A
u large de la Bretagne, à bord de la Hyène, Kernok, capitaine redouté, navigue entre cruauté assumée et vertiges moraux. Hanté par ses actes, il multiplie les attaques, volant les biens, tuant les gens. L’histoire évolue dans une atmosphère de fatalité où chaque action précipite le brigand vers un destin révélé par une sorcière, laquelle lui a annoncé une fin prochaine. Kernok le pirate est une adaptation d’un roman méconnu d’Eugène Sue.
Le rythme, tendu comme une voile par vent fort, est marqué par un humour noir. Le sarcasme met en relief la brutalité d’un monde où la violence est une seconde nature. Au-delà de la piraterie, le récit évoque la traite des noirs et une famille de naufrageurs envoyant de faux signaux pour tromper les navires afin qu’ils s’échouent. En cela, le protagoniste demeure le produit d’une époque (vers le XVIIe siècle) assujettie à la loi du plus fort ; un temps où les principes moraux apparaissent parfois accessoires.

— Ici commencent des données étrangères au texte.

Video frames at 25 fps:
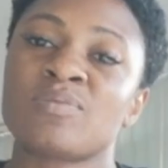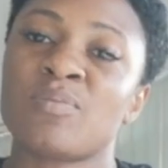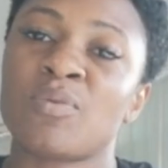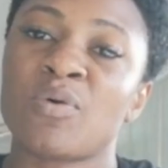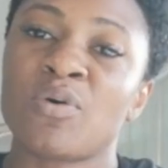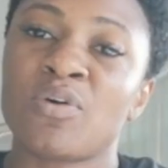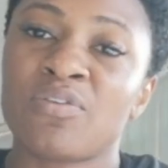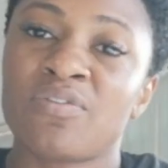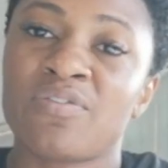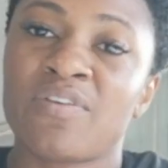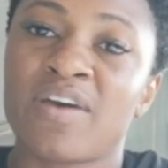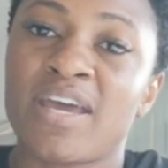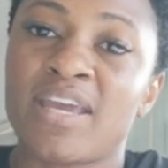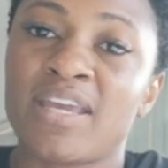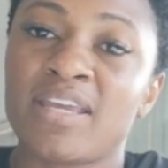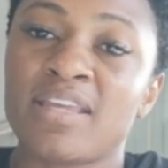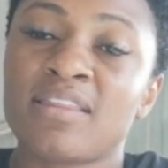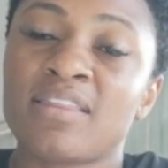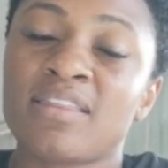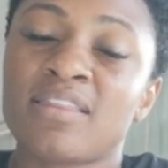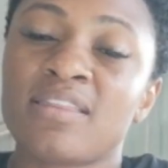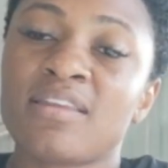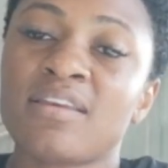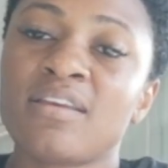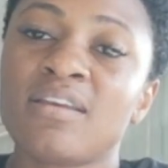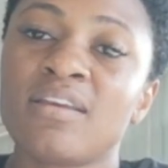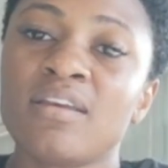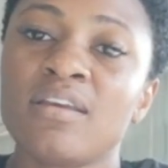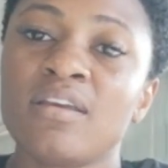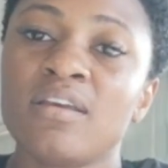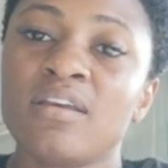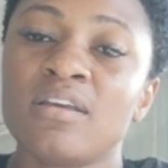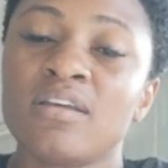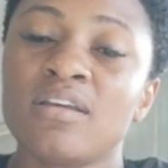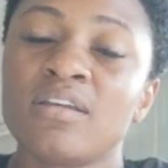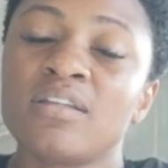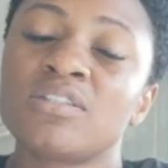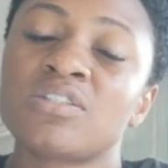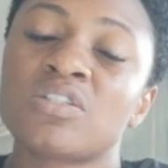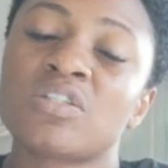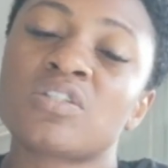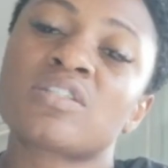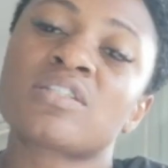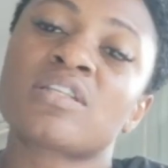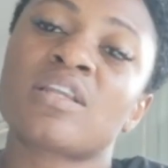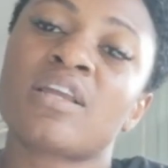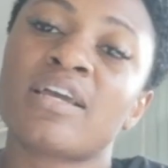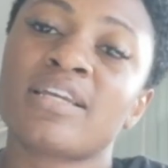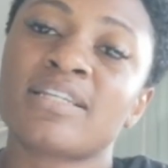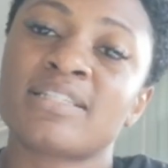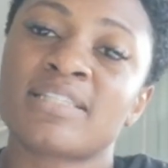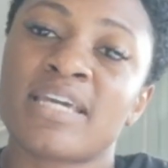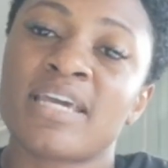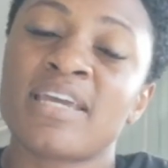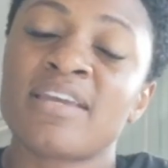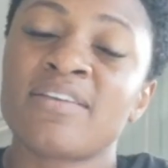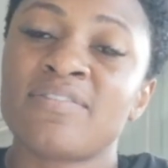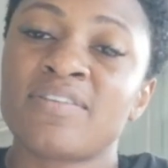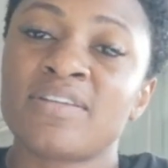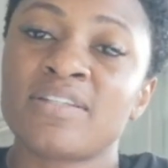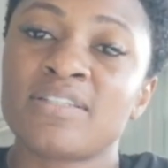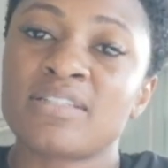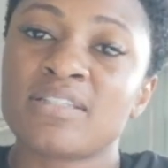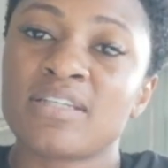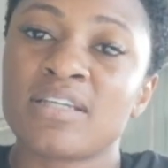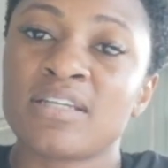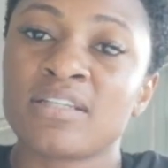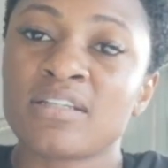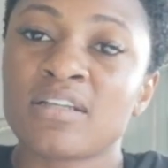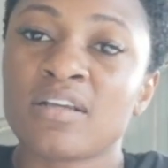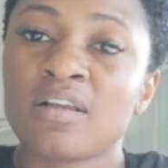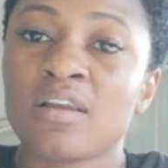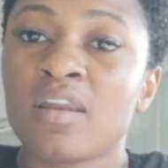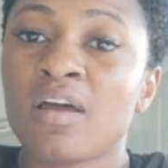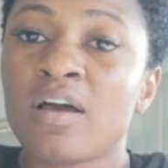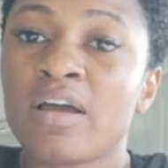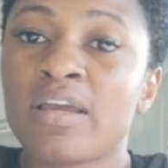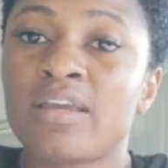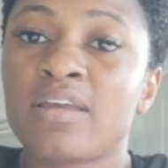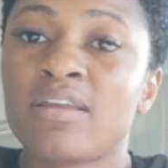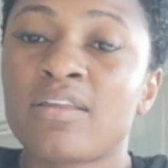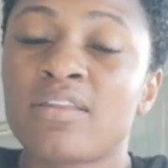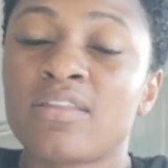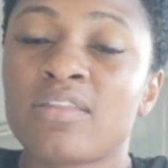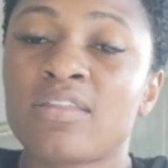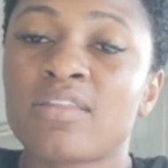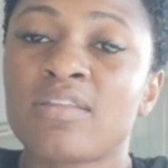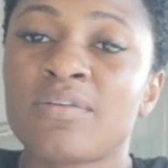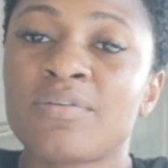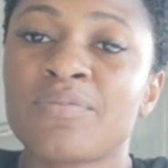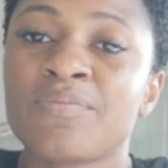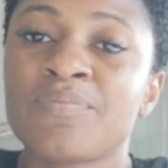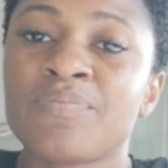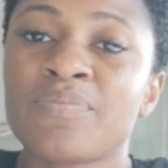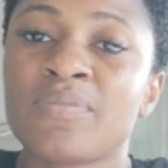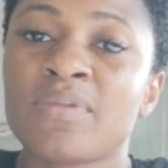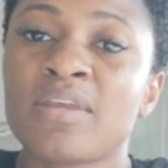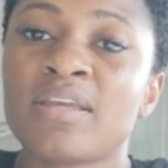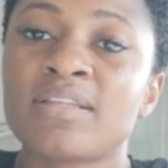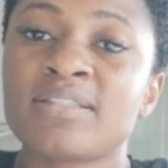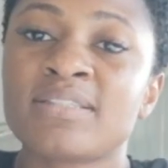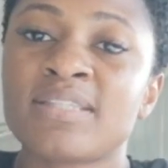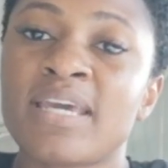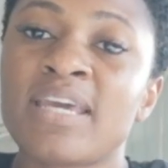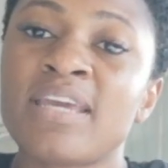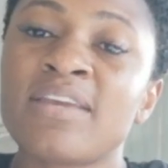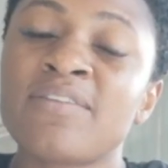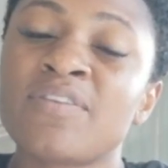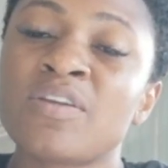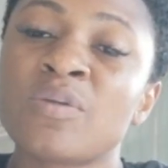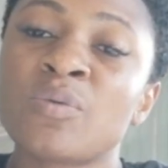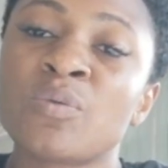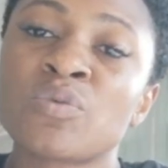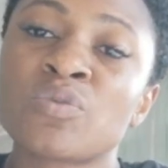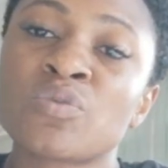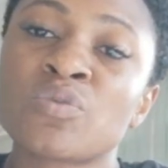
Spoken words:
small faith. Just like David and Goliath. David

Le scénariste se garde toutefois de témoigner d’une quelconque indulgence pour la dérive morale de l’homme, d’en faire un libre-penseur ou un anarchiste romantique. Sans aucun compromis, il le présente dans toute sa barbarie. Certes, il révèle la fragilité de son équilibre mental et le montre en proie à des cauchemars terrifiants ; sa folie explique, mais ne justifie pas.
Le dessin semi-réaliste s’appuie sur un trait expressif aux accents caricaturaux. Les personnages, aux mines patibulaires, jouent toujours juste, dans un registre oscillant entre le drame et la farce. La colorisation, dominée par des teintes sombres, sent le goudron et le bois mouillé. Elle impose une ambiance de crépuscule quasi permanent. Cette obscurité renforce la nature tragique du héros et scelle la puissance esthétique du livre.
Une tragédie maritime magistrale, qui consacre Riff Reb’s dans sa posture de cartographe des eaux les plus noires.